Fig. 248.—Skull of †Diadiaphorus, Santa Cruz. American Museum.
The limbs were slender and of moderate length; there was no coössification between the bones of the fore-arm or the lower leg. The feet were three-toed, except in one genus (†Thoatherium) in which they were single-toed, and nearly or quite the whole weight was carried upon the median digit, the laterals being mere dew-claws. The shape of the hoofs and the whole appearance of the foot were surprisingly like those of the three-toed horses, but there were certain structural differences of such great importance as, in my judgment, to forbid the reference of these animals, not merely to the horses, but even to the perissodactyls. In studying the †Litopterna, one is continually surprised to note the persistence of archaic and primitive characters in association with a high degree of specialization.

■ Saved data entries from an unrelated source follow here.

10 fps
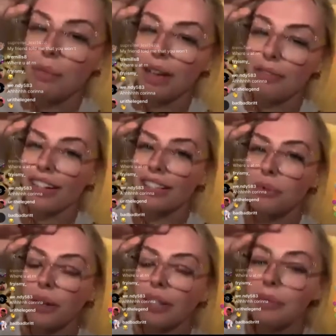wanted me
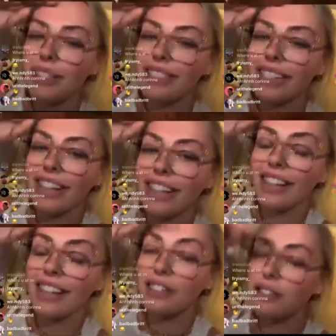to uh, call
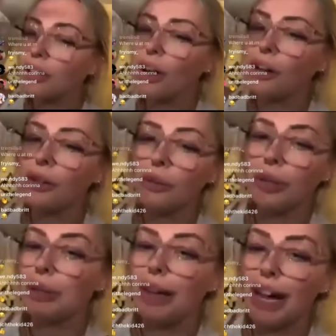you really bad. I'm
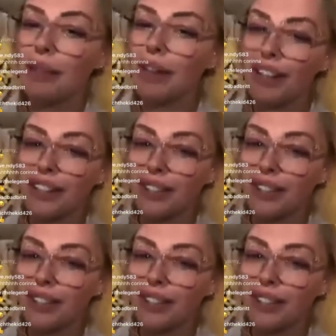not sure why.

Fig. 249.—Three-toed †proterothere (†Diadiaphorus majusculus), Santa Cruz. Restored by C. Knight, from skeletons in the American Museum and Princeton University.
The largest Santa Cruz representatives of the family were the species of †Diadiaphorus, animals considerably taller than a sheep and of heavier build. Their appearance was not unlike that of a short-necked, hornless antelope, but with the feet of the three-toed horses! These feet were, however, merely superficially like those of the horses, differing in points of fundamental significance. In the horses, the reduction of the digits was accompanied by a readjustment of the carpal and tarsal articulations, so that, in proportion as the median toe was enlarged and the laterals reduced, the weight was shifted more entirely upon the former. This is the method of digital reduction which Kowalevsky called “adaptive” and is exemplified in all existing artiodactyls and perissodactyls and by none more perfectly than by the monodactyl horses. In “inadaptive reduction,” the method followed by †Diadiaphorus and the other genera of this family, there was no readjustment, or a very imperfect one, of the articulations, the lateral digits, however small and rudimentary, retaining the connections which they had when they were of full size and function. This distinction may seem to be unimportant, but its significance is shown by the fact that not a single ungulate with inadaptively reduced feet has survived to the present time.